[[ MATERIAL FOR THE TASK, beginning ]]
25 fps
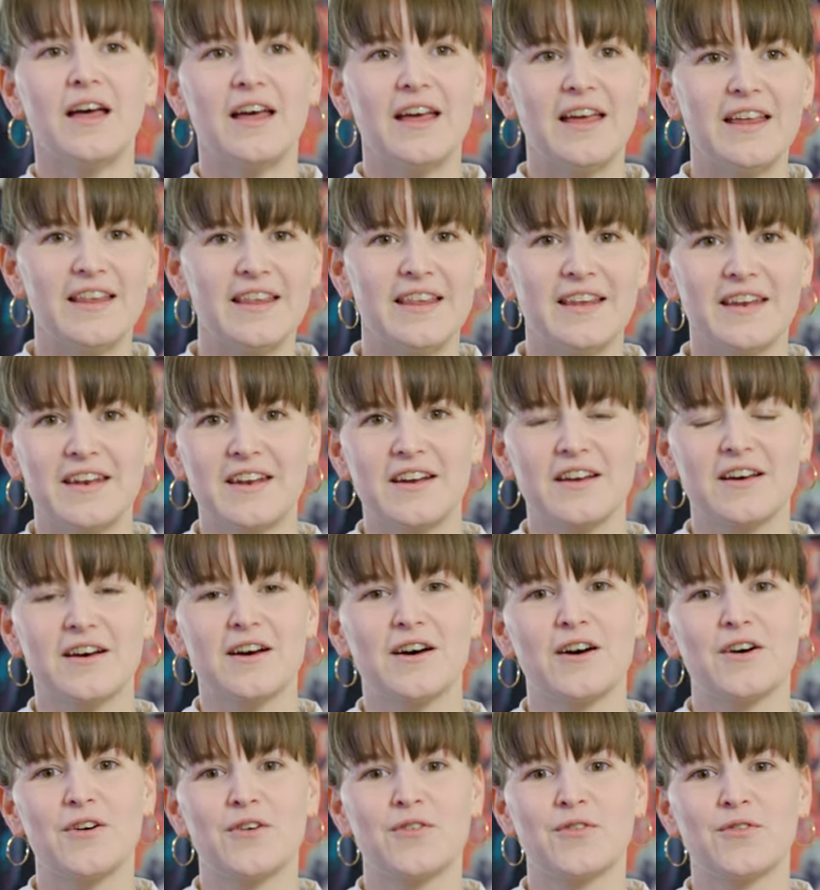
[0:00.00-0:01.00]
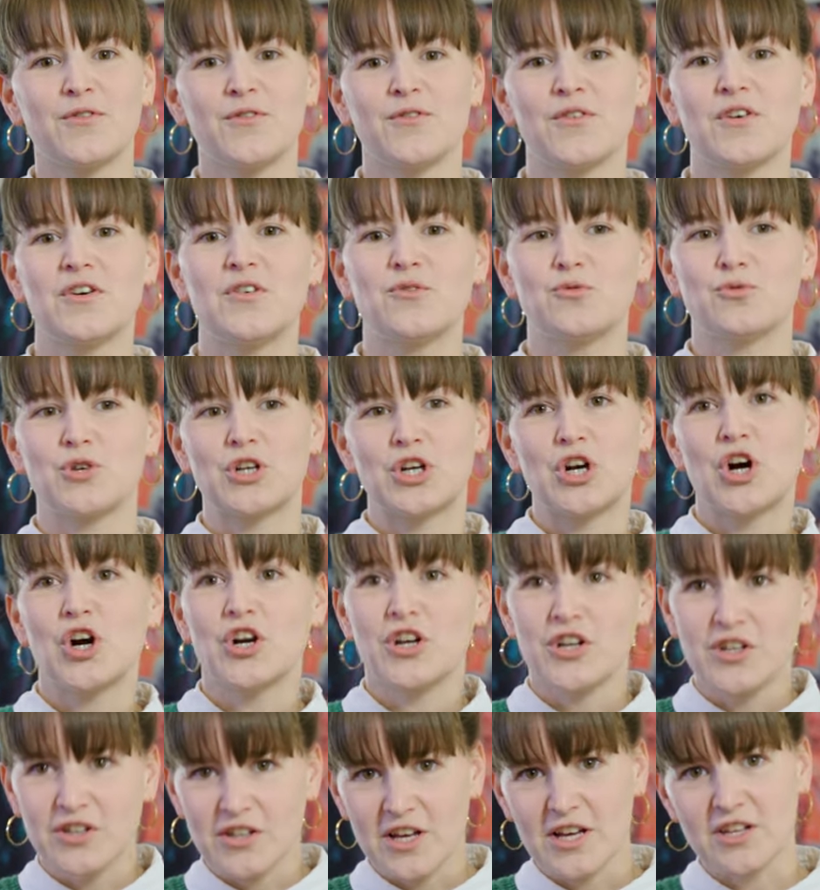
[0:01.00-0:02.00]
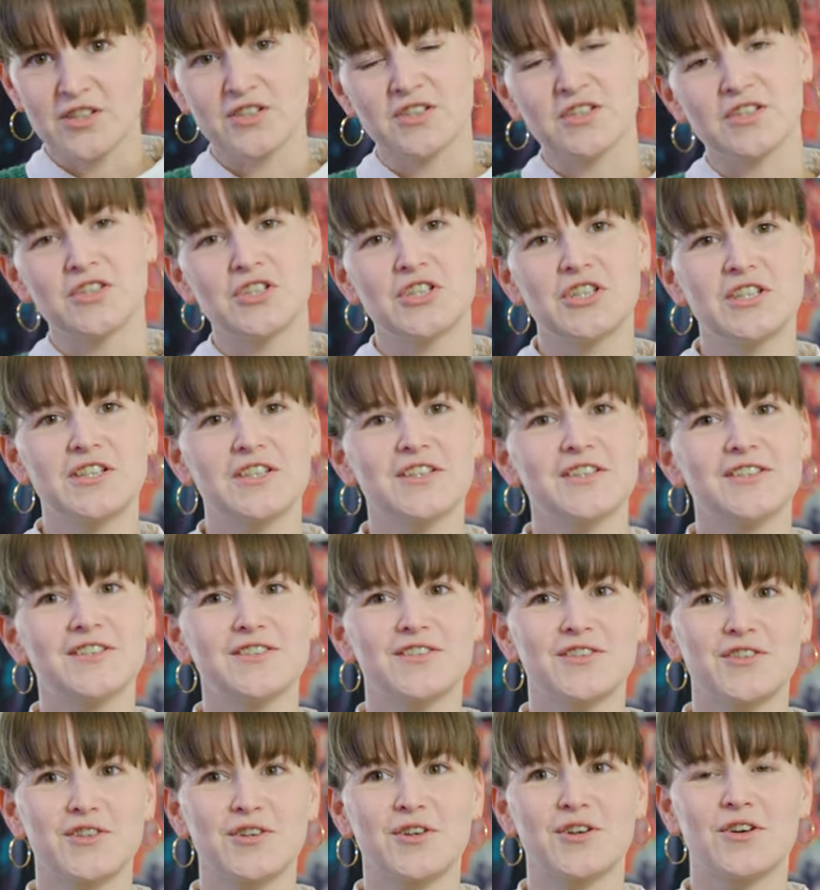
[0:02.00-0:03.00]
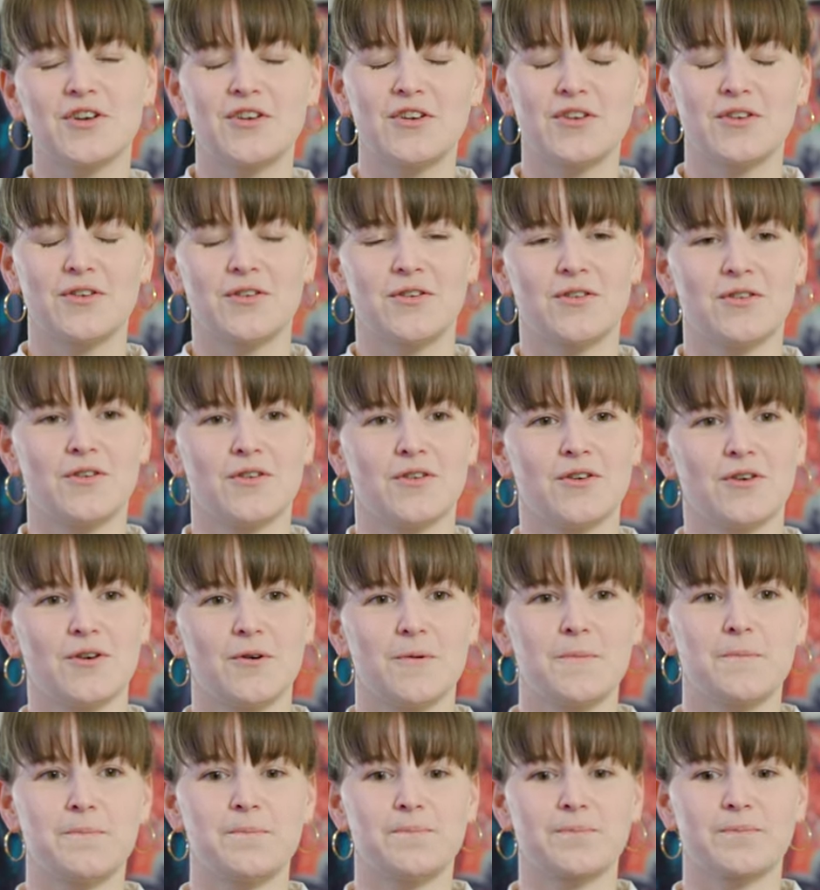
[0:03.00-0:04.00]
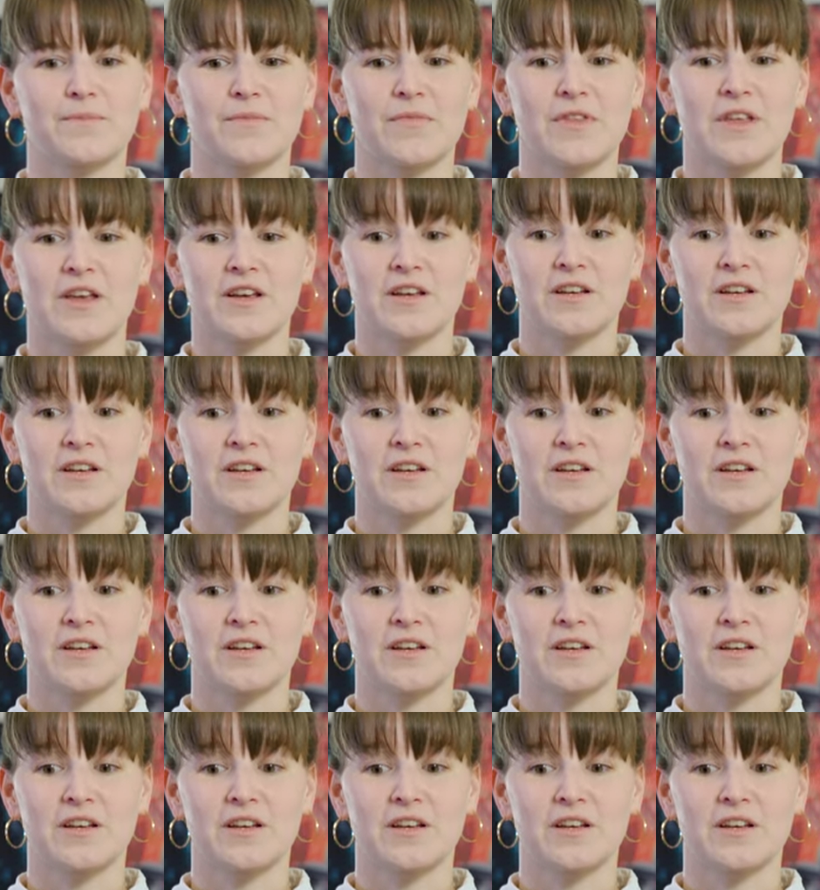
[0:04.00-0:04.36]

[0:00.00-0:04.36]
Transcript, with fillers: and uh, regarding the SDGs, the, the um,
[[ MATERIAL FOR THE TASK, end ]]
[[ MATERIAL FOR THE TASK, beginning ]]
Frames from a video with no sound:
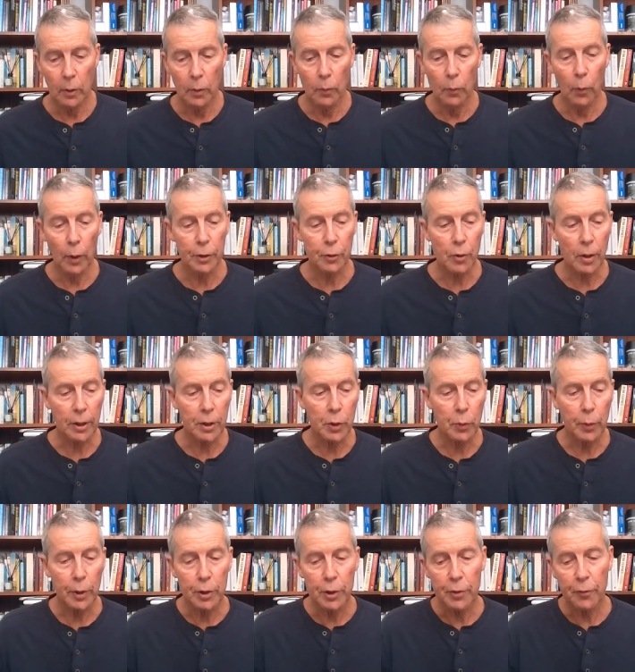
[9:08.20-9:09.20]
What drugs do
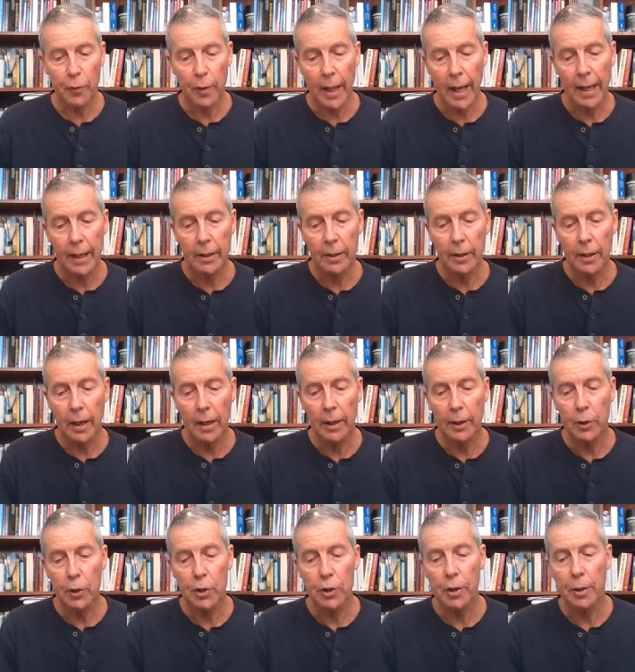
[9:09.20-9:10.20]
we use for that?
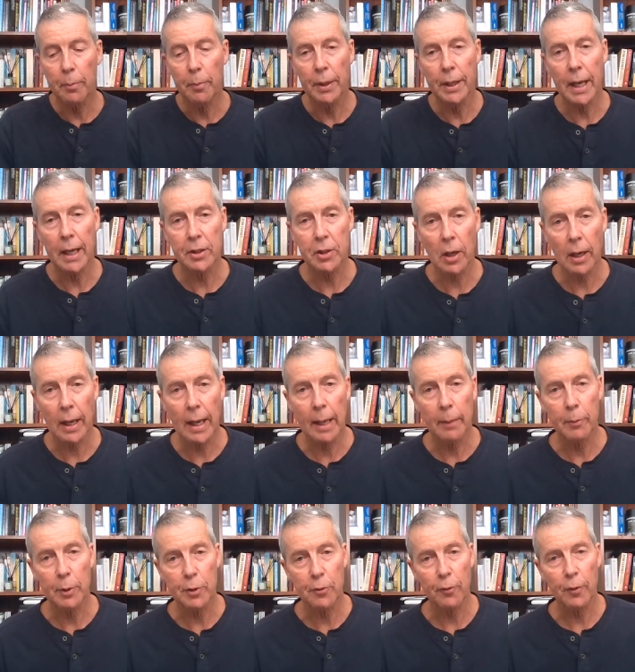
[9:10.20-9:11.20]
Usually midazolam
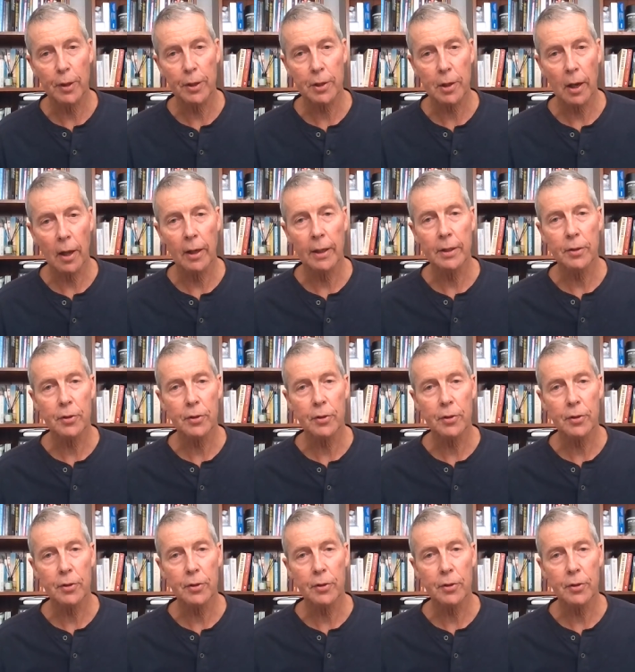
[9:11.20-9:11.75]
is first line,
[[ MATERIAL FOR THE TASK, end ]]
§ **ABOUT THIS EXERCISE**
Would you please reproduce the entries above, starting at the line with "[0:02.00-0:03.00]" and stopping after the line with "Transcript, with fillers: and"? Omit any pictures.

§ **FINAL ANSWER**
[0:02.00-0:03.00]
[0:03.00-0:04.00]
[0:04.00-0:04.36]

[0:00.00-0:04.36]
Transcript, with fillers: and uh, regarding the SDGs, the, the um,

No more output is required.